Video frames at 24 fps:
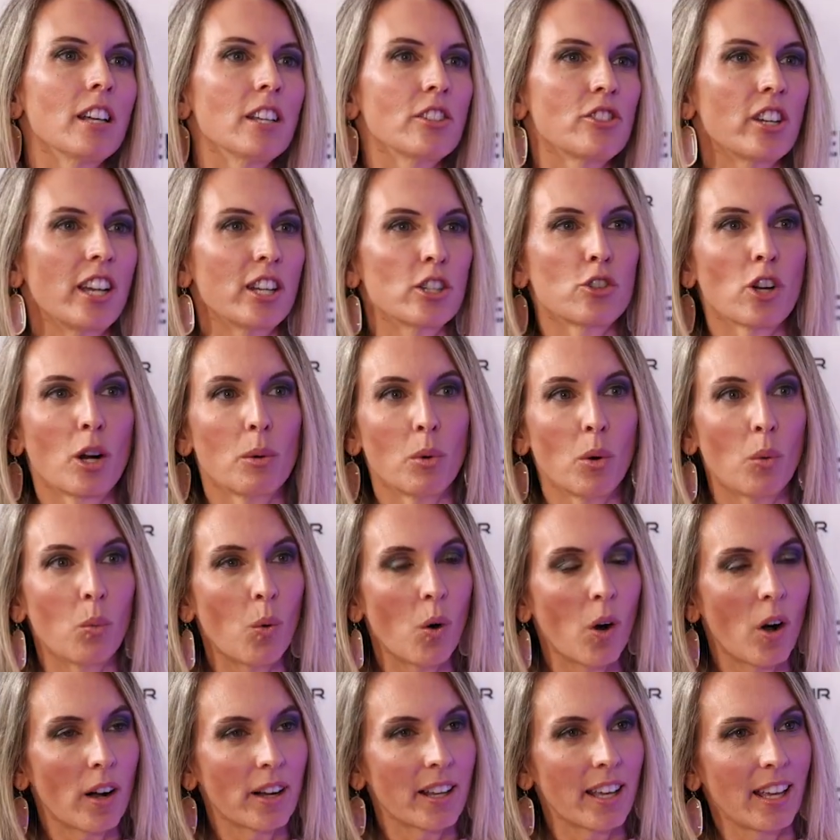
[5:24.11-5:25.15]
She had trouble
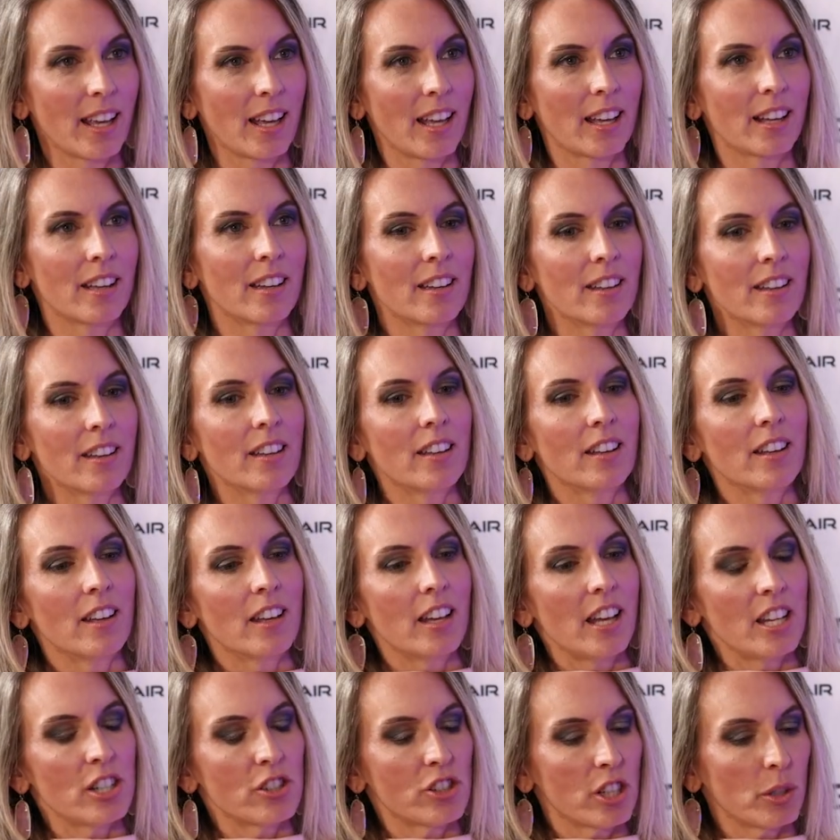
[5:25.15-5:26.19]
walking,
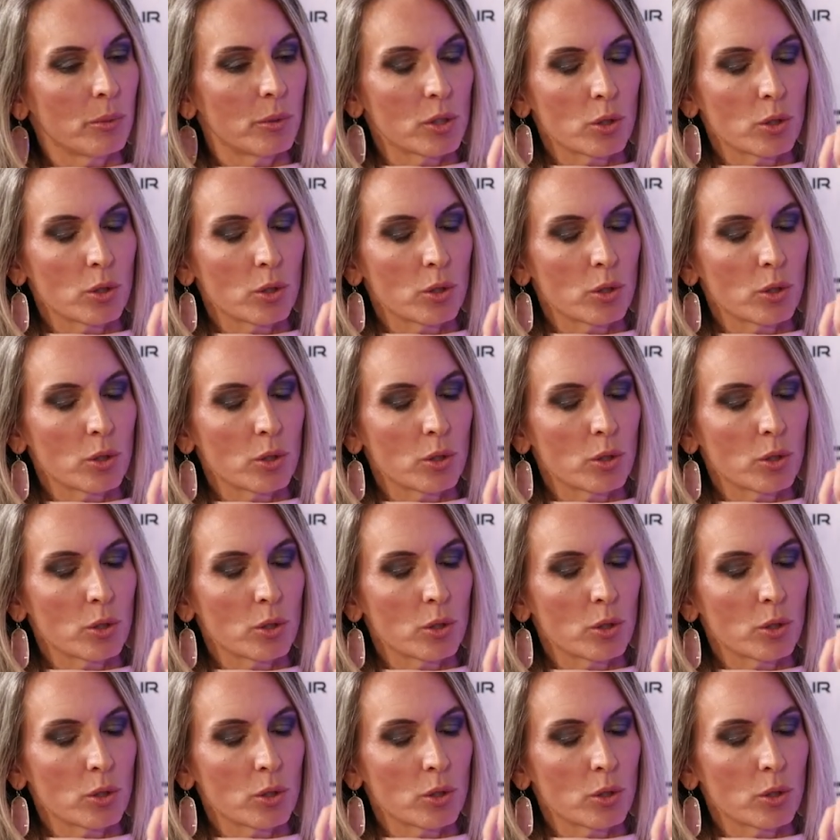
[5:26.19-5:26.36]
and she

━━━━━━━━━━━━━━━━━━━━━━━━━━━━━━

**Work to complete:** Give back the full listing exactly, with pictures dropped.

**Final answer:**
Video frames at 24 fps:
[5:24.11-5:25.15]
She had trouble
[5:25.15-5:26.19]
walking,
[5:26.19-5:26.36]
and she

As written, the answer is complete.